What about the NASDAQ 100 Index compared to the S&P 500 Index? The ratio looks similar to the bubble top in 2000. It is over-valued in 2018 compared to the S&P.


  • Market tops take time.
  • Markets become crazier and more over-valued before they crash and burn.
  • High-flying NASDAQ stocks in 2018 are like high-flying NASDAQ stocks in 2000, before they crashed.
  • Ratios comparing Amazon to the S&P and the NASDAQ 100 to the S&P show both Amazon and the NASDAQ are over-valued.

Is This Banking Stock Warning of Things to Come?

The monthly chart of Deutsche Bank looks dangerous. A derivative crash might be the “bullet” that kills the bull market of 2018.

WHAT ABOUT REAL MONEY?  Russia, China and India value gold more than dodgy debt and fiat currency units. They hedge their paper investments (dollars, Treasury paper etc.) with gold.

What does the ratio of gold to the S&P 500 Index show?

Gold prices are too low in 2018 compared to the S&P 500 Index. The ratio is near where it was in 2000, before gold prices rallied from under $300 to over $1,900 as the U.S. went crazy with debt, wars, invasions, housing bubbles, derivatives, Quantitative Easing and more.
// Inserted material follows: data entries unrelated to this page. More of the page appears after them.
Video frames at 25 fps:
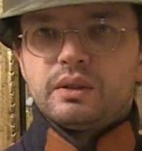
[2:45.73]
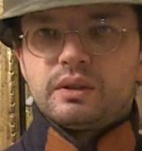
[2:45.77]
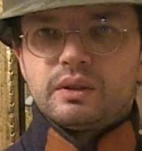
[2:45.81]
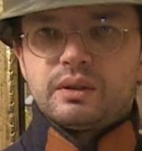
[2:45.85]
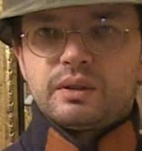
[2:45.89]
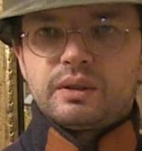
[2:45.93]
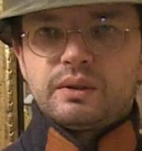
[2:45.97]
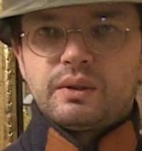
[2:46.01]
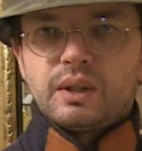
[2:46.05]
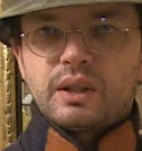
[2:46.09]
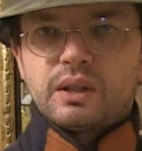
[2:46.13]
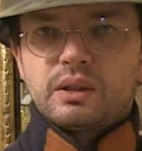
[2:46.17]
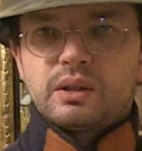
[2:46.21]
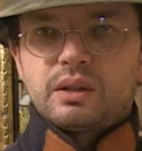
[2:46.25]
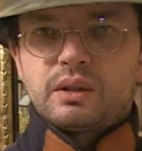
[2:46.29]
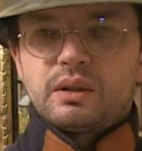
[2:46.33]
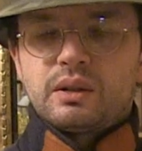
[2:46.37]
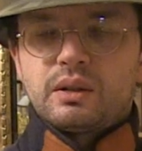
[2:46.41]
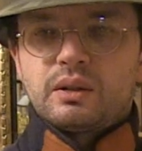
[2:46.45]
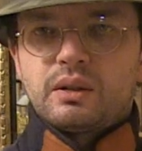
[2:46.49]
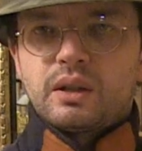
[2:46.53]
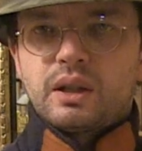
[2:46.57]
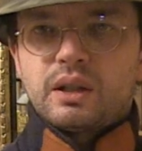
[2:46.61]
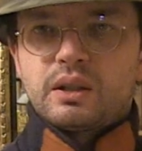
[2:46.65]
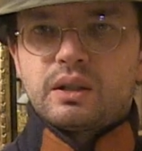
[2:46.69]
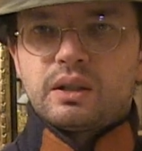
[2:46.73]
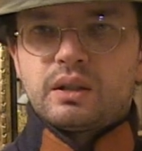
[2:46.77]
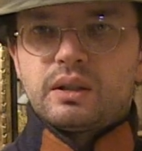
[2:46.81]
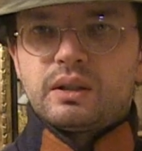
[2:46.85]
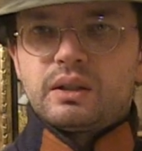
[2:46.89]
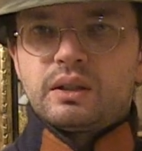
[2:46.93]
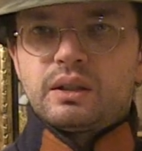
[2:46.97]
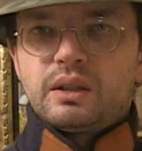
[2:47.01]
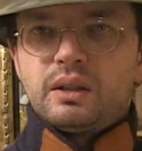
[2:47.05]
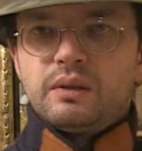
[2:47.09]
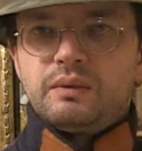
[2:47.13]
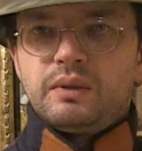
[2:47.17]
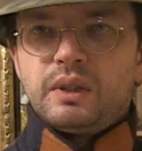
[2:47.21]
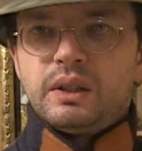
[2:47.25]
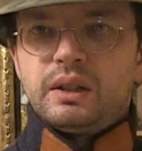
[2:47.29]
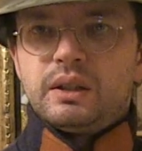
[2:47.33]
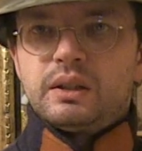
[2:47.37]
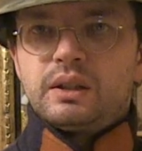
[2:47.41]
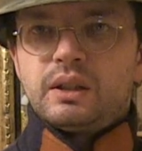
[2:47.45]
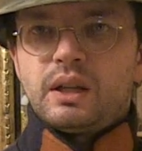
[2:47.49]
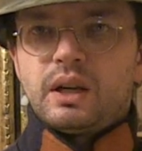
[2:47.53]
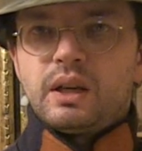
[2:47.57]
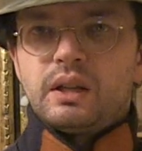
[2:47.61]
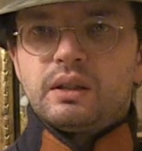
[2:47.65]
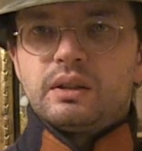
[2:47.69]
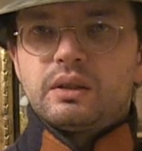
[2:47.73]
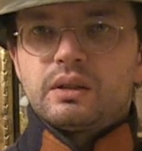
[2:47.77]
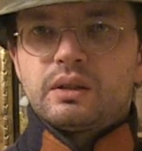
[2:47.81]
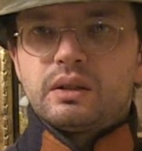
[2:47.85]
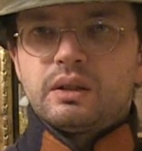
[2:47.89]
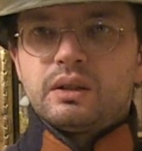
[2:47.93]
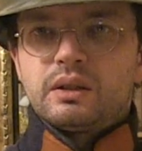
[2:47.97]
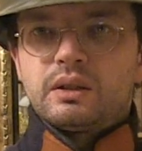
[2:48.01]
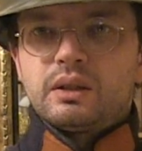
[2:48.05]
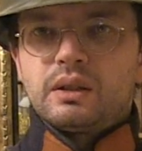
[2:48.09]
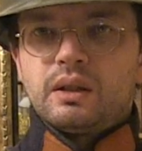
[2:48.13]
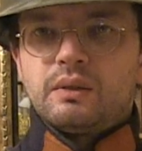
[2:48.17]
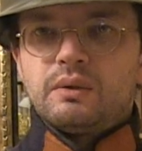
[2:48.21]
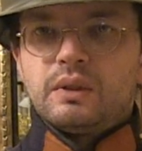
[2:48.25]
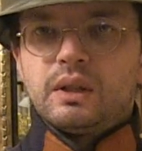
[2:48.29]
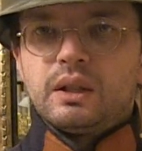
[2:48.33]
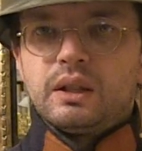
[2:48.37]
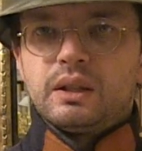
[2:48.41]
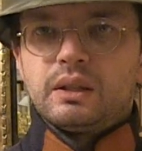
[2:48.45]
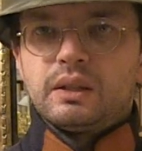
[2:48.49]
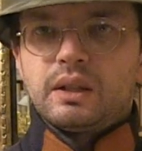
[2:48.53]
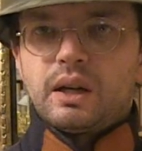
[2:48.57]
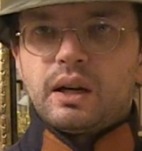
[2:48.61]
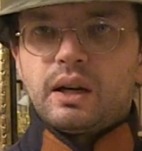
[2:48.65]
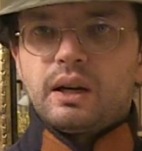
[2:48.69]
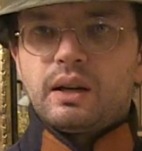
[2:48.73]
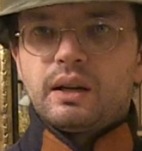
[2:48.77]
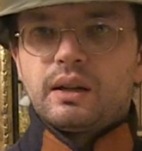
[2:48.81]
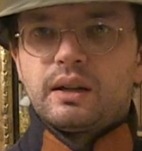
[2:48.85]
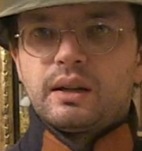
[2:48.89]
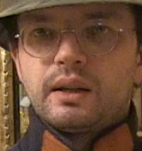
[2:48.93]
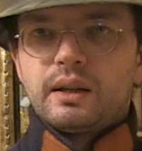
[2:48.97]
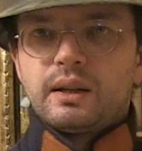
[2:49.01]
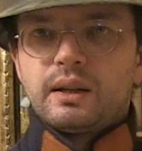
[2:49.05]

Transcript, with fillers: Y, świadczy to raczej stabilita niż instabilita.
Will this cycle be different? Will congress balance the budget, pay down debt, abandon deficit spending, and “play nice” with other countries? If this seems unlikely, convert over-valued stocks into under-valued silver and gold bullion for safety and insurance.

Quantitative Easing levitated the stock market by flooding the system with liquidity. Should we expect “Quantitative Tightening” to do the same? Might it pop the stock market bubble instead?

Amazon stock might rally to $1,900 and the stock bull market could rally further. Maybe we should hold our stocks for another decade, and the Easter Bunny will bring goodies. Is the potential reward worth the risk?

But if the above plan sounds weak and risky, consider silver and gold bullion as insurance against something unpleasant arriving unexpectedly.

Miles Franklin has no influence on Quantitative Tightening, over-valued stocks, massive budget deficits, “out-of-control” spending or the next arrival of the Easter Bunny. Miles Franklin sells silver and gold bullion.

Based on the parallels between 2018 and 2000, owning silver and gold bullion for insurance is a good idea.